Arno was inseparable from Mr. Penguin. The little Haitian boy was almost three years old, and the plush penguin with the word "love" inscribed upon it was his most treasured object. The orphan and his penguin were always seen together.
The boy had been given the penguin just after his birth. A Dutch couple was in the process of adopting him almost from the start of his life -- they had been matched to him when he was only two months old. The penguin represented a promise.
The process of adoption took two years -- the length of time considered adequate to determine that no living relatives might claim him. According to official estimates, there were over 50,000 parentless orphans in Haiti before the earthquake came and orphaned many thousands more.
Richard and Rowena Pet were the young Dutch couple who wanted so badly to be Arno's mother and father. They had struggled with infertility for years before deciding to adopt. As they awaited the adoption of Arno, Rowena became pregnant. Last August she gave birth to Jim, who was left in the care of relatives as Richard and Rowena flew to Haiti in January to claim Arno and complete the adoption process.
The story of Arno's adoption is movingly told by reporter David Charter of The Times [London]. As he reported, "Arno was shy at first but within 30 minutes of meeting his adoptive parents he reached for Rowena’s hand and took the Dutch couple on a tour of the orphanage in Port-au-Prince where he had spent most of his short life.

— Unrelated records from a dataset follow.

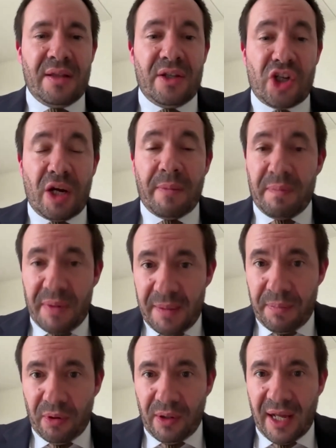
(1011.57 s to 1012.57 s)
the German
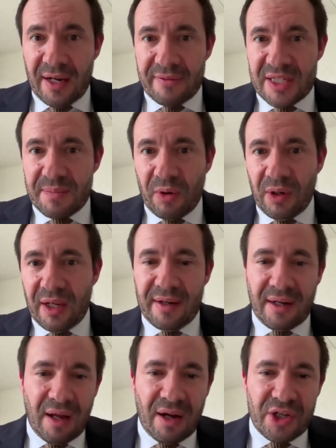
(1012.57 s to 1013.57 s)
people, and of smaller
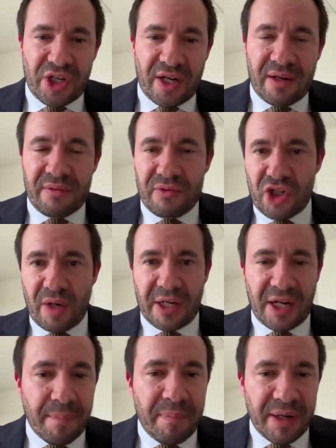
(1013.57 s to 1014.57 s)
and larger
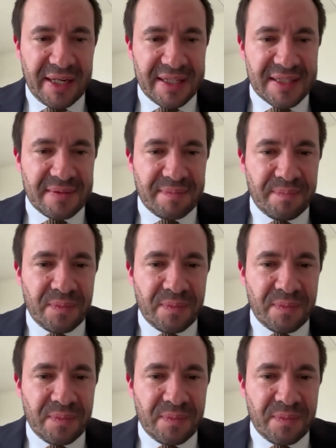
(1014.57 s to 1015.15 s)
German companies.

He began to call them Mummy and Daddy."
Richard had shared their joy with a friend in an e-mail:
“We got to the orphanage feeling a bit strange. We went around a corner and immediately saw Arno walking towards us. He was OK until he was about half a meter away, but then he panicked. The woman from the orphanage helped out and half an hour later he took Rowena’s hand for the first time. I’m sorry but I can’t help crying at the moment as I type this. Arno has been showing us everything in the orphanage. He showed us an old car they have for the children to play on. He was holding a birthday card we sent for his second birthday.”
According to Charter, adoptive parents often stay at the Hotel Villa Therese in the PĂ©tionville district of Port-au-Prince. That is where Richard and Rowena took Arno. That is where they were when the earthquake came. And that is where they died together.

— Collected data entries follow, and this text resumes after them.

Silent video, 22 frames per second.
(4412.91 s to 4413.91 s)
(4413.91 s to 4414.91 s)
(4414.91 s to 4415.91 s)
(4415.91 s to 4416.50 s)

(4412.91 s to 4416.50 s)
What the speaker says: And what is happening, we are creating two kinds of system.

David Charter tells the story, with comments by Chris Spaansen, the friend to whom Richard had sent the e-mail:
Dutch TV cameras were on hand during the frantic search by an international rescue team with members from the Netherlands, Britain and Canada. . . . Lying there amid the rubble was the unmistakable blue and yellow toy bird, Mr Penguin, marked with the word “Love”, that went everywhere with Arno. “That toy helped them to make their first contact with the little boy. It had a really special place in the family. It was a very emotional moment for all of us,” Spaansen says.
Then this:
What the cameras did not show were the three bodies, found intertwined together, as if Rowena and Richard had tried to put protective arms around Arno as the masonry began to fall. The disaster cruelly destroyed the new family, creating its own orphan back in the Netherlands. Jim, just five months old, will be brought up by Rowena’s sister, who already has her own three-year-old boy.
The bodies of Richard and Rowena and Arno Pet were taken to the Netherlands together, just as they had been found together in the rubble of the Hotel Villa Therese. They had been a family for a few hours, but a family all the same. Arno had a tragically short life, but he ended that life in the arms of a mother and a father.

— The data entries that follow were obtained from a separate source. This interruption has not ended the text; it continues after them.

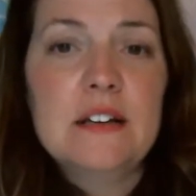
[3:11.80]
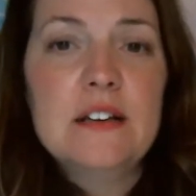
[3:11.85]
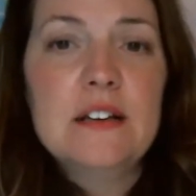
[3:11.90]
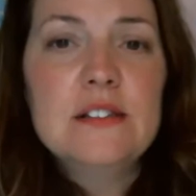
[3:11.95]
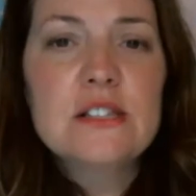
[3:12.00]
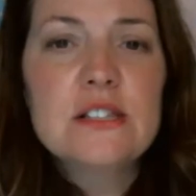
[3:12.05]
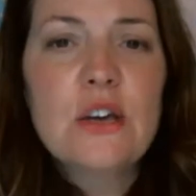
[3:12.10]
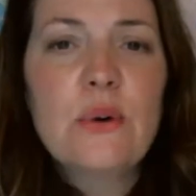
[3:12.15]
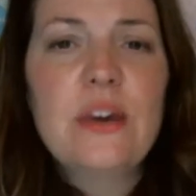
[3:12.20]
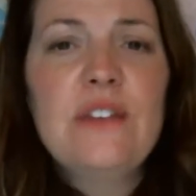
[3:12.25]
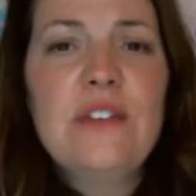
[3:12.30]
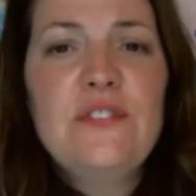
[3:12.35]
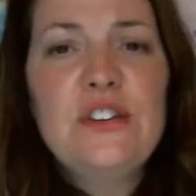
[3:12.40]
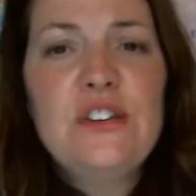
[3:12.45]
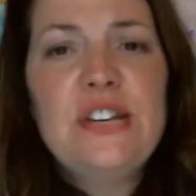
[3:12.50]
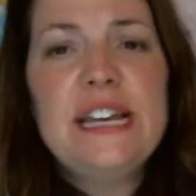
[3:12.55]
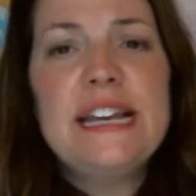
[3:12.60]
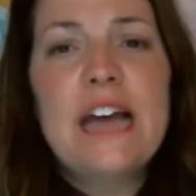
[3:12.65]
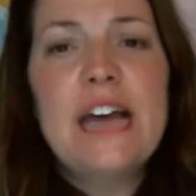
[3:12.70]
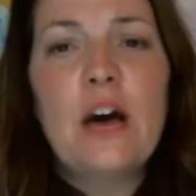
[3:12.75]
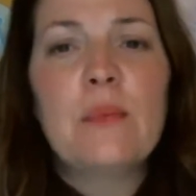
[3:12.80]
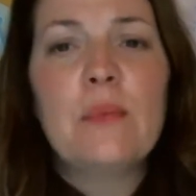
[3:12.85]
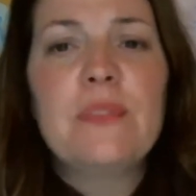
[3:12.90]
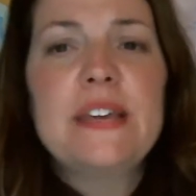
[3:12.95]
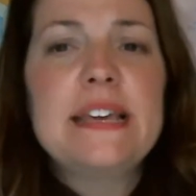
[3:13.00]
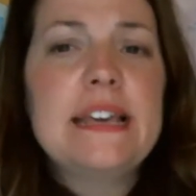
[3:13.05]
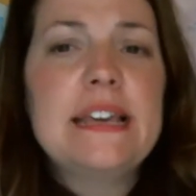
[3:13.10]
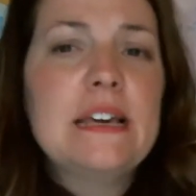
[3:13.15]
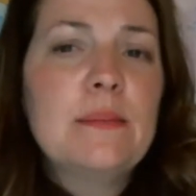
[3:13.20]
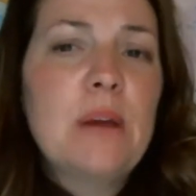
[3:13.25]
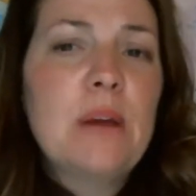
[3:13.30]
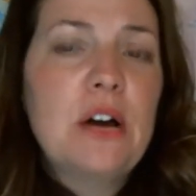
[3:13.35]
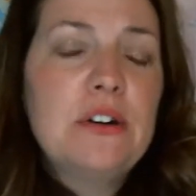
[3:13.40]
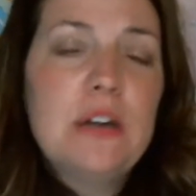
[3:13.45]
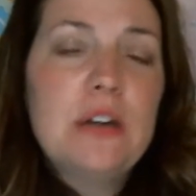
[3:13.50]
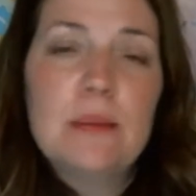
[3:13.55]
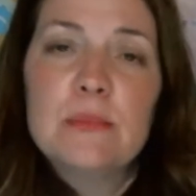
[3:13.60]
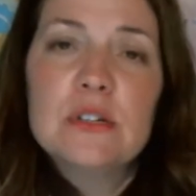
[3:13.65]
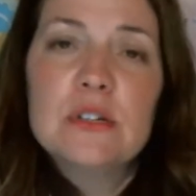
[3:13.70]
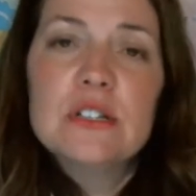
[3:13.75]
So if you need help thinking about
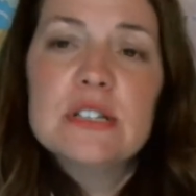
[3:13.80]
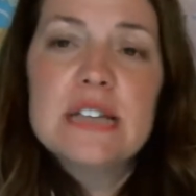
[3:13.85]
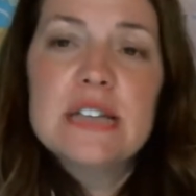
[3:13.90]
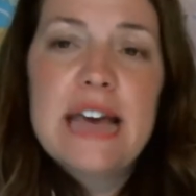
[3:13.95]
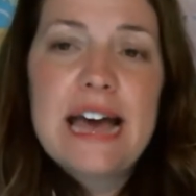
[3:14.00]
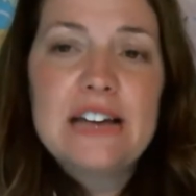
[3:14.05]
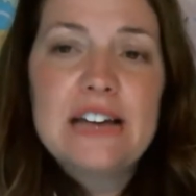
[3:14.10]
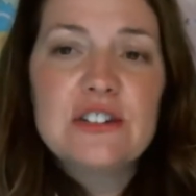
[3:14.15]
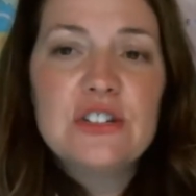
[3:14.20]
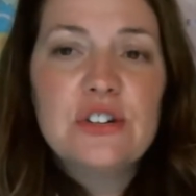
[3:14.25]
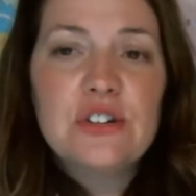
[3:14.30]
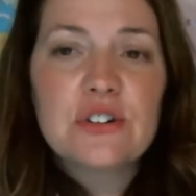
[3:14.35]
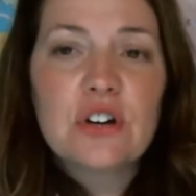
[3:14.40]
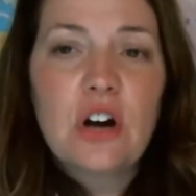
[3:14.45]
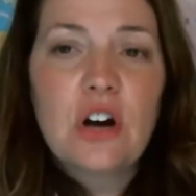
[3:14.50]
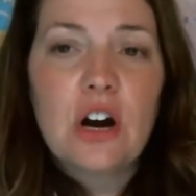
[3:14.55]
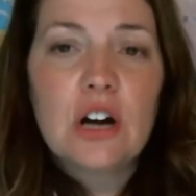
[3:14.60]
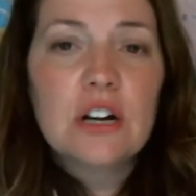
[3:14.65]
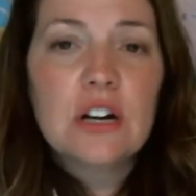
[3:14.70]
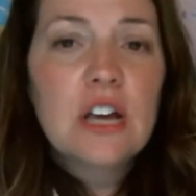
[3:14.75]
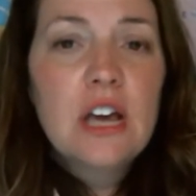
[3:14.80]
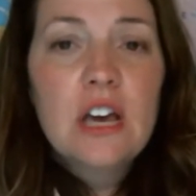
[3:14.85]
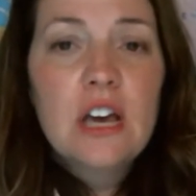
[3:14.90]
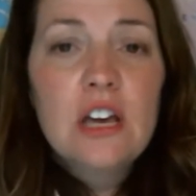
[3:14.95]
numbers to add to your card,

Who can read this account without heartbreak . . . and a heart warmed? Is there a heart so cold that it does not feel the pathos of this report, and sense the sentiment of this family's tragedy? At the same time, this is not a tragedy in the classic sense. The love of Richard and Rowena and Arno Pet transcends tragedy. That is why The Times published this report, and why it stays with you so long after you read it.